### Dataset content:
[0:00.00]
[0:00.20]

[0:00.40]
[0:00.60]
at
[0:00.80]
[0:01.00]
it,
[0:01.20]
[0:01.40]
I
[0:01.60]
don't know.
--
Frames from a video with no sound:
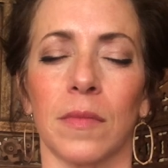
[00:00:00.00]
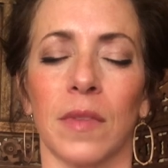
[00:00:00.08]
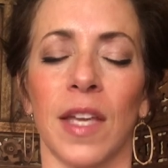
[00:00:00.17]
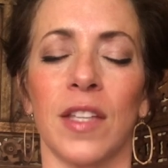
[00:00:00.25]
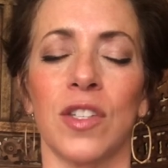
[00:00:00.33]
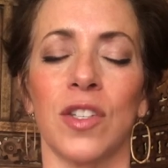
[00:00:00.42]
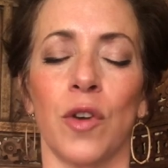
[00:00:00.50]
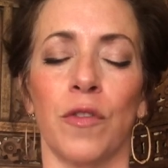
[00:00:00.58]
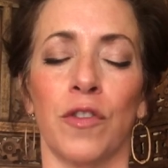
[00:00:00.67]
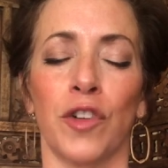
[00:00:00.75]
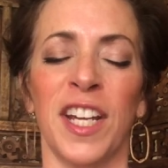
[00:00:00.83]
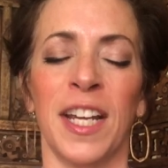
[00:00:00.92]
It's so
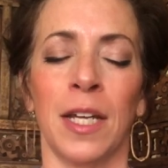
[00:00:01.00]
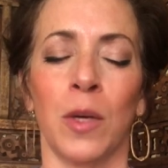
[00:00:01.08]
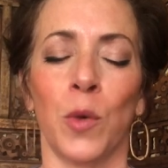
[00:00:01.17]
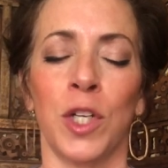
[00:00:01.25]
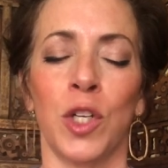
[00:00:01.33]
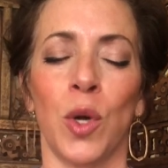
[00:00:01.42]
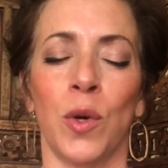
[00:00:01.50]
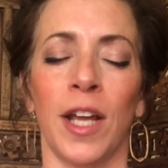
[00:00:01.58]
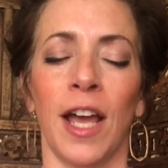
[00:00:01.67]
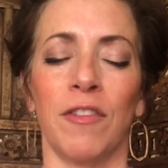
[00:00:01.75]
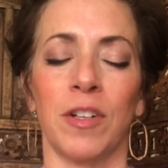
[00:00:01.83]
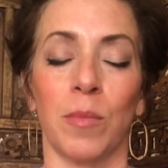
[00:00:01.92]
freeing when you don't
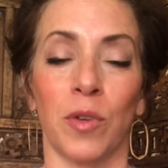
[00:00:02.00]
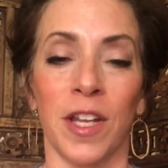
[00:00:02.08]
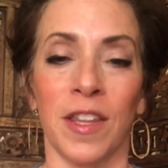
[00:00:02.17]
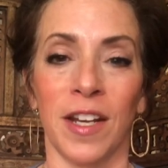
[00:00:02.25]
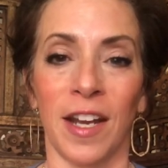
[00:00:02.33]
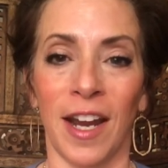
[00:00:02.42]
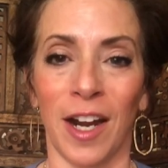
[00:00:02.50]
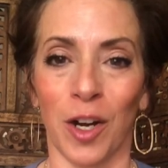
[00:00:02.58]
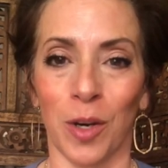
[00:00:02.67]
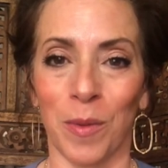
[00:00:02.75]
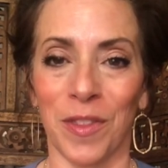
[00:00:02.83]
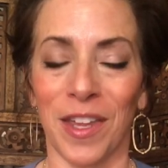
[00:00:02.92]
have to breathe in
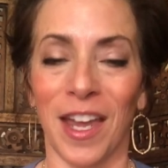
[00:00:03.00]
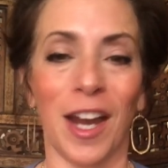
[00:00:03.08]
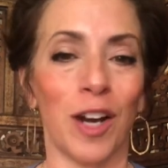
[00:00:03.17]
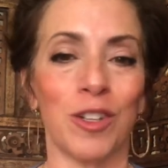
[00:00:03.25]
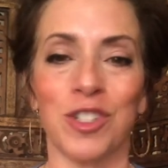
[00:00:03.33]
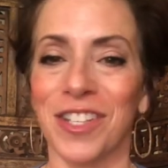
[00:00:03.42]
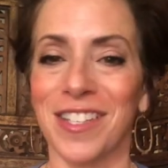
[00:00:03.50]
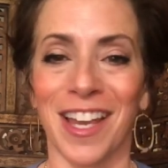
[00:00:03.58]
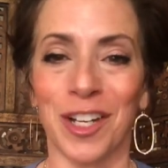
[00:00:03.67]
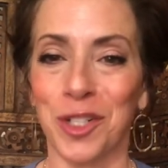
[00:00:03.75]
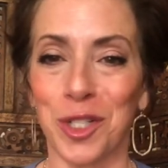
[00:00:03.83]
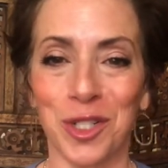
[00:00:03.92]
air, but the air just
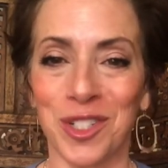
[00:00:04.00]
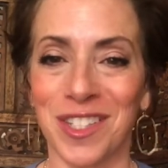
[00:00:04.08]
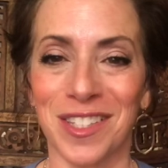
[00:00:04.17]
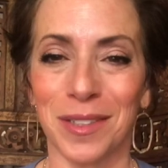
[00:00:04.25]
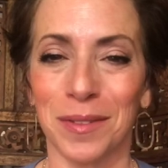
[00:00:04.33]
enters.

### What you will do:
Only one part of the material above is wanted: the lines from the one with "[00:00:02.67]" up to and including the one with "[00:00:04.00]". Please copy them exactly, pictures left out.

### Your response:
[00:00:02.67]
[00:00:02.75]
[00:00:02.83]
[00:00:02.92]
have to breathe in
[00:00:03.00]
[00:00:03.08]
[00:00:03.17]
[00:00:03.25]
[00:00:03.33]
[00:00:03.42]
[00:00:03.50]
[00:00:03.58]
[00:00:03.67]
[00:00:03.75]
[00:00:03.83]
[00:00:03.92]
air, but the air just
[00:00:04.00]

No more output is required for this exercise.